Relevance: Phytoplankton form the base of Chesapeake Bay's food web, and single-celled dinoflagellates are among the most ubiquitous of the phytoplankton. Intense influxes of nutrients can cause a phytoplankton bloom, which can lead to hypoxic conditions. Typically, these influxes happen during spring rains and snow runoff, but scientists have identified high concentrations of chlorophyll-signifying the presence of phytoplankton-in the Bay's deeper waters in winter. Although winter is considered a time of slow biological productivity in the Bay, little is known about whether these dinoflagellates are sinking and dying, or whether they are surviving as mixotrophs-using photosynthesis to produce food, as well as eating other micro-organisms. Understanding what is happening in the Bay's deeper waters in winter and how these phytoplankton are growing, as well as their physiology and life cycles, will provide new data to better inform water quality models in the Bay.

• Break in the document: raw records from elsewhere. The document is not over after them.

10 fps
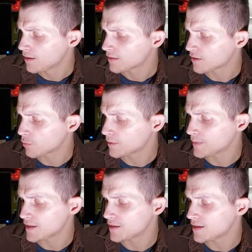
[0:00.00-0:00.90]
There would
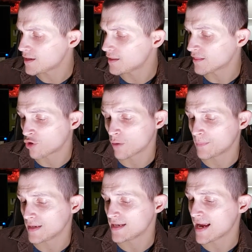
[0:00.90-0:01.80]
be
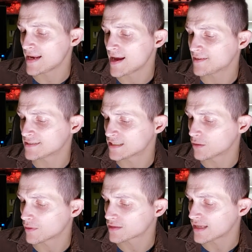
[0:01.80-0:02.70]
Nene to deal
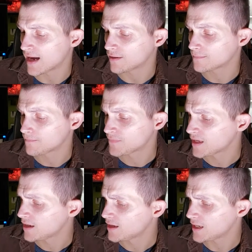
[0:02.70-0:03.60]
with now.
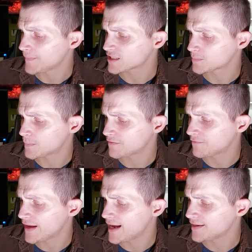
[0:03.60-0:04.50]
He must be
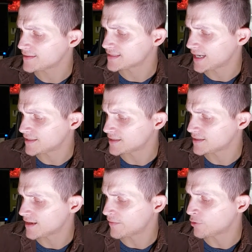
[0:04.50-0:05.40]
fed and
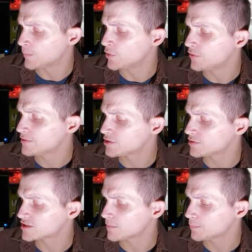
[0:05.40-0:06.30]
tended and removed to
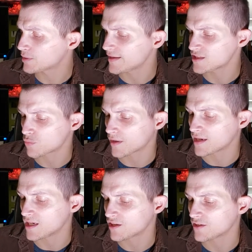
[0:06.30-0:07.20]
some place where
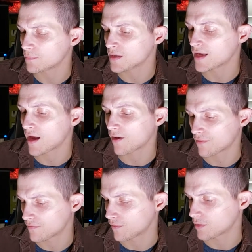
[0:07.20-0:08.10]
he could be cared
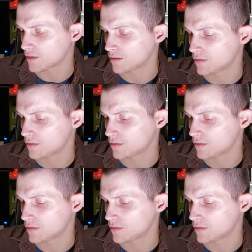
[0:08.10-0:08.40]
for.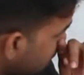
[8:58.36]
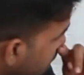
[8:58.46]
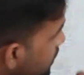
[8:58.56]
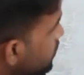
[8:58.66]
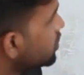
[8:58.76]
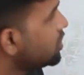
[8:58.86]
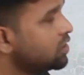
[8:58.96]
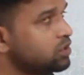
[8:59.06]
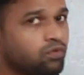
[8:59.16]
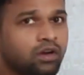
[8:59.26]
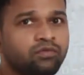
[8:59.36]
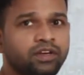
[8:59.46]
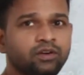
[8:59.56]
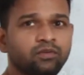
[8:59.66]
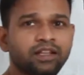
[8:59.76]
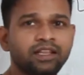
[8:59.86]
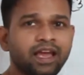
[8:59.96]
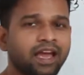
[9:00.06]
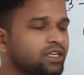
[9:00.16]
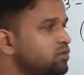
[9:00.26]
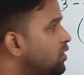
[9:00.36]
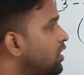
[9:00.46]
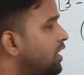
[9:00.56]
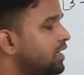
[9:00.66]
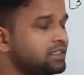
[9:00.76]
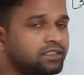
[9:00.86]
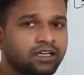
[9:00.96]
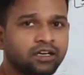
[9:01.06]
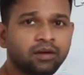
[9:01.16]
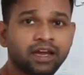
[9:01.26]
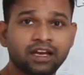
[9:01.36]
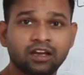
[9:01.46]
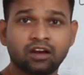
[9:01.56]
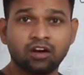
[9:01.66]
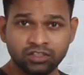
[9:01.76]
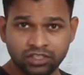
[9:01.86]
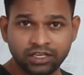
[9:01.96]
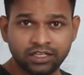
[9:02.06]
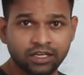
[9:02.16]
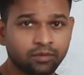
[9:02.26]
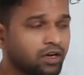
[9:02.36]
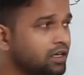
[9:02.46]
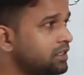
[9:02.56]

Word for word: So this is what we do when they ask for a term, a constant term, or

Response: Sea Grant-supported scientists at the University of Maryland Center for Environmental Science conducted monthly winter surveys at three stations established by the Chesapeake Bay Water Quality Monitoring Program. They sampled the surface while also using an optical profiling package to determine phytoplankton density at specific depths, where they could then collect additional water samples. They used these data to measure basic physiology of the winter microbial community including growth rates, loss rates, and photosynthetic rates. They also determined that although mixotrophic dinoflagellates are present in the deeper layers of abundant chlorophyll, these areas are dominated by slow-growing, photosynthetic diatoms. Two Maryland Sea Grant-funded REU students and a PhD student helped conduct these lab analyses. 

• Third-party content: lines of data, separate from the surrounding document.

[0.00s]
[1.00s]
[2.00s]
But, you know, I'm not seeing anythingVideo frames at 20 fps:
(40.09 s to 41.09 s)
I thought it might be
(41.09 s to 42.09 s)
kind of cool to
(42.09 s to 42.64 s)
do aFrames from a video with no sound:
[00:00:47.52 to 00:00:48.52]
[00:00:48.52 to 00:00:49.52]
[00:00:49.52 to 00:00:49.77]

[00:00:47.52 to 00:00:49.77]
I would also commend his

Results: The new findings on winter microbial community growth and loss rates are being shared with scientists who are working with the EPA Chesapeake Bay Program so as to improve the representation of phytoplankton activity in the EPA's Chesapeake Bay water quality model. The researchers also developed a novel numerical approach to analyze certain data used to identify and classify microbial communities, which they are translating into an open-source statistical software package. Data from the research will be submitted to the open access PANGAEA data repository.